• _Problem to work on_: Among the entries that follow, locate the line with "Silent video, 10 frames per second." and the line with "[00:00:03.60 to 00:00:04.50]". Output those lines and all lines in between, exactly, minus the pictures.
==== Data records ====
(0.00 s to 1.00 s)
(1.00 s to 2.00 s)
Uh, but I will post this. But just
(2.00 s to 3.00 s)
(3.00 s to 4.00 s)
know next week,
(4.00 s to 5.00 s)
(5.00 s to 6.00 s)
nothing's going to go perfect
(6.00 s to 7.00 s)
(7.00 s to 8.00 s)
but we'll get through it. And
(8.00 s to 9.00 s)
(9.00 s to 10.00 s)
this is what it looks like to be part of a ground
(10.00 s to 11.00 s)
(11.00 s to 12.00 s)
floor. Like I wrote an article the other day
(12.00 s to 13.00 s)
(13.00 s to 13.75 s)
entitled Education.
====
==== Data records ====
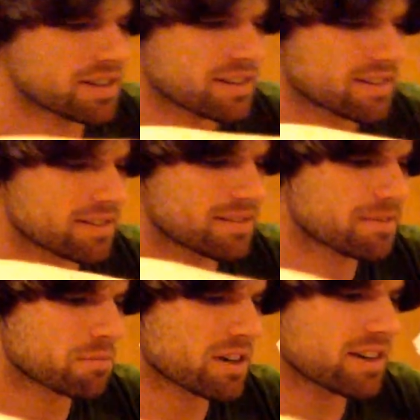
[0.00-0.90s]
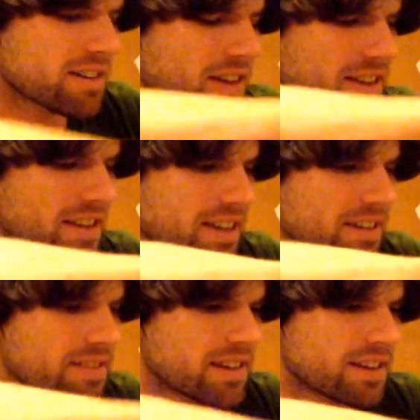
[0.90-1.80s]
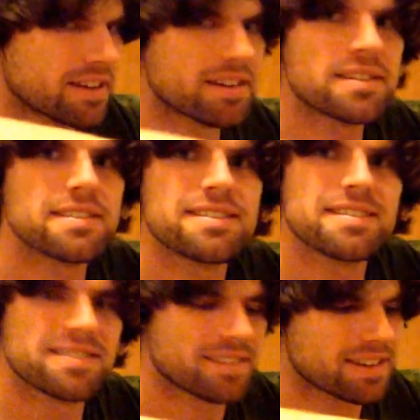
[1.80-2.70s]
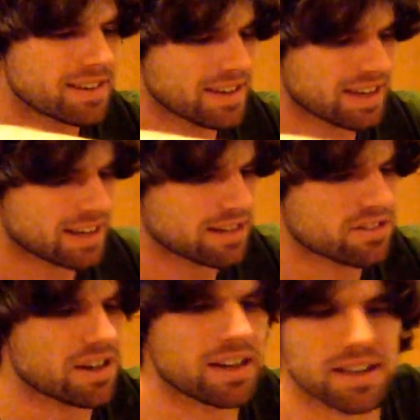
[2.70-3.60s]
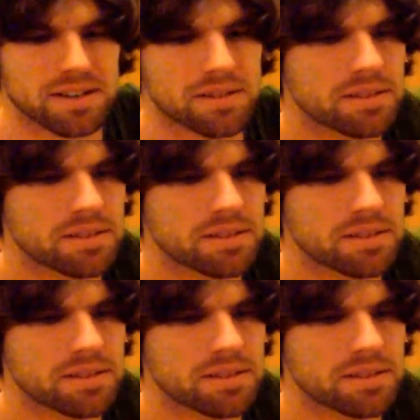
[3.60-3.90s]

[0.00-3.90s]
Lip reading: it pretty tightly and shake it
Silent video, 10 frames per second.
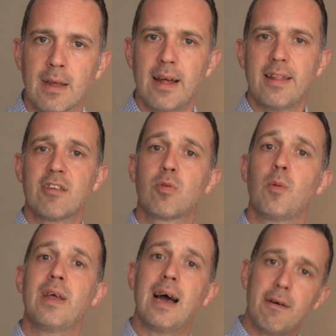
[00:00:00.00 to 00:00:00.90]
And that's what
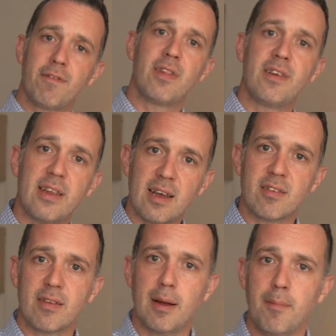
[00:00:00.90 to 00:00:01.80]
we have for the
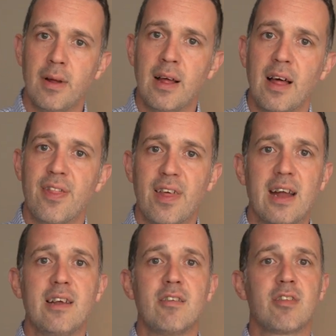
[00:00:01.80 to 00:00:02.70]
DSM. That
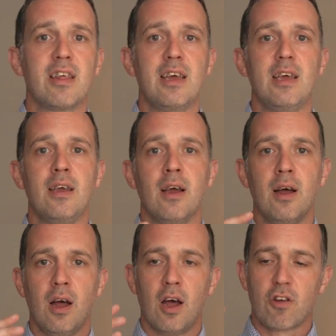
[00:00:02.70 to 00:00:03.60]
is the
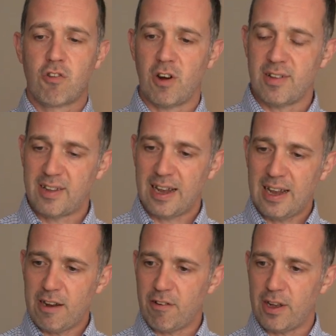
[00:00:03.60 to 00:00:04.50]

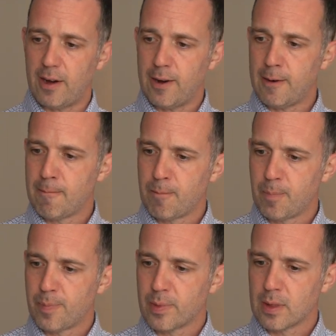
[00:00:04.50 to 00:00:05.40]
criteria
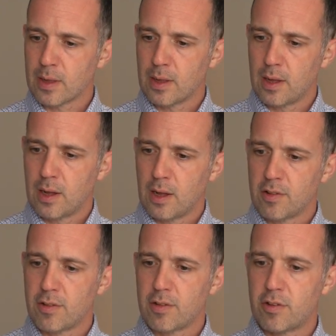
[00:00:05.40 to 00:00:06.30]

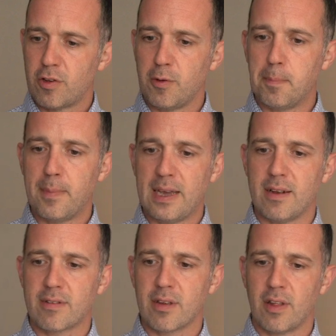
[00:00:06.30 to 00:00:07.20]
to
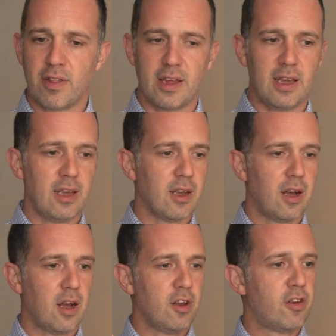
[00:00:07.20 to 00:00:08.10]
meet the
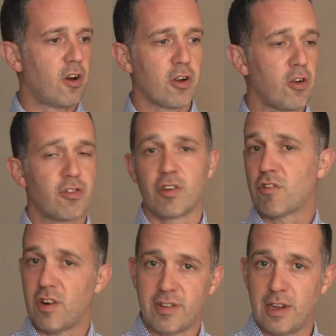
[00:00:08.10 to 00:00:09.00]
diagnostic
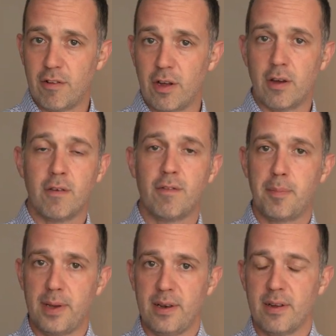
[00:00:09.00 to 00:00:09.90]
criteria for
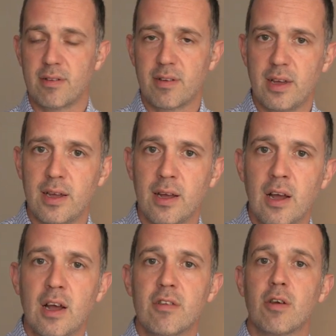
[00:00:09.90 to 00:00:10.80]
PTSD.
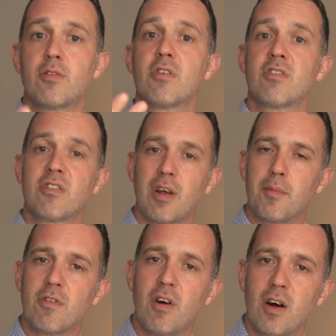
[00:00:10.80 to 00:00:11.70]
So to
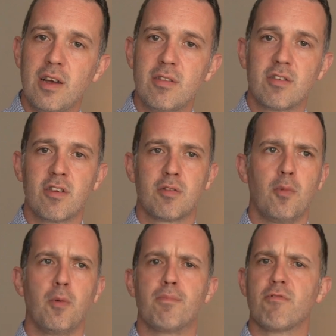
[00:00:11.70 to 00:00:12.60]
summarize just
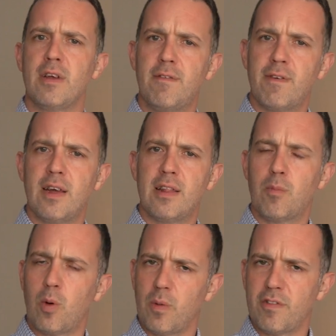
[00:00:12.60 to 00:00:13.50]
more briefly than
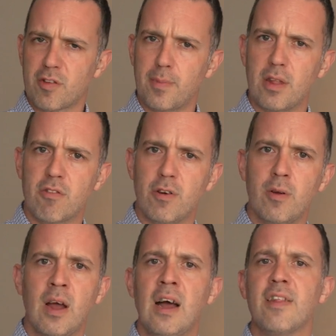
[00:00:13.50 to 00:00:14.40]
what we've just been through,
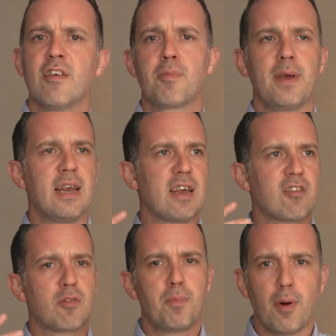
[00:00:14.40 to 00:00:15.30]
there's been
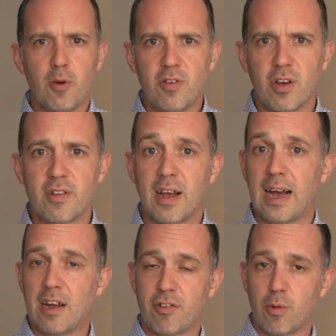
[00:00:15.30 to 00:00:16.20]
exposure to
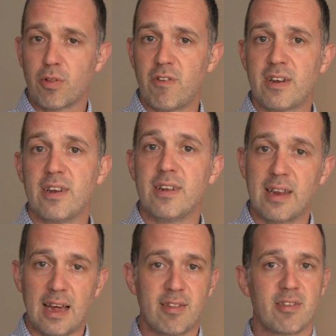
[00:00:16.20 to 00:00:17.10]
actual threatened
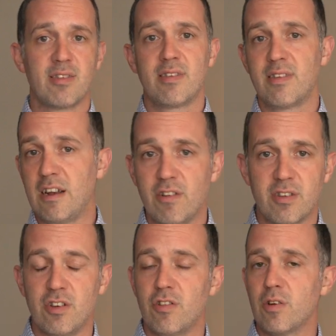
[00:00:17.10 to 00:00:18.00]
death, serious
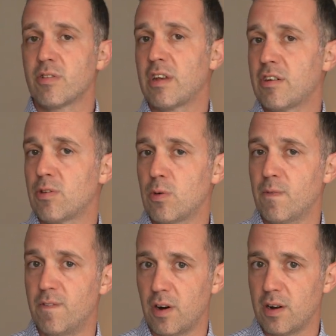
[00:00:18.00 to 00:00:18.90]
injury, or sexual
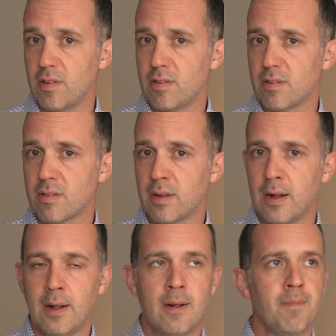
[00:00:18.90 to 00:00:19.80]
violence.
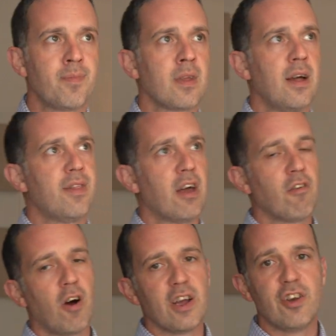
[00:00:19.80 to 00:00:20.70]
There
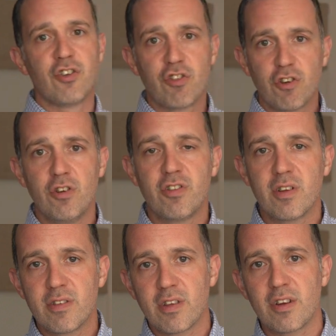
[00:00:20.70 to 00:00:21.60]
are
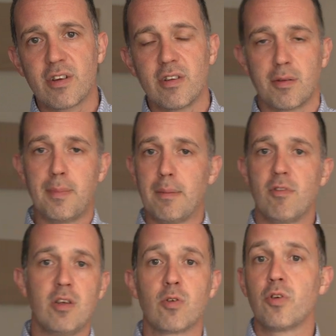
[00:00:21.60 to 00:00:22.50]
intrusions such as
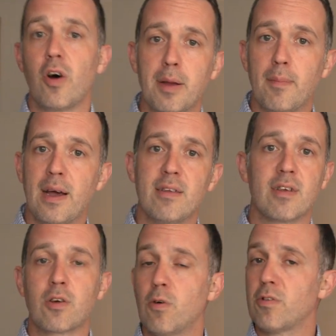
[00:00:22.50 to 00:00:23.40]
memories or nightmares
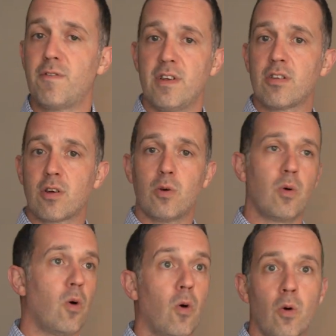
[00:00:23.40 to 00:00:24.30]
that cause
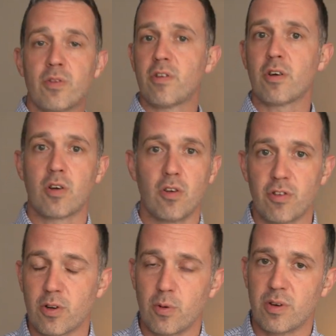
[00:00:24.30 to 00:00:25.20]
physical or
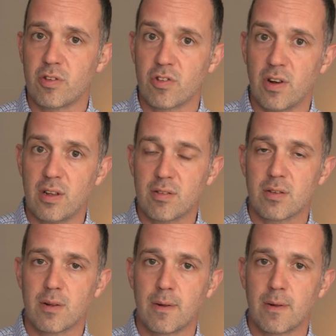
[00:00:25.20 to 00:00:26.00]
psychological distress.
====
• _Exercise answer_:
Silent video, 10 frames per second.
[00:00:00.00 to 00:00:00.90]
And that's what
[00:00:00.90 to 00:00:01.80]
we have for the
[00:00:01.80 to 00:00:02.70]
DSM. That
[00:00:02.70 to 00:00:03.60]
is the
[00:00:03.60 to 00:00:04.50]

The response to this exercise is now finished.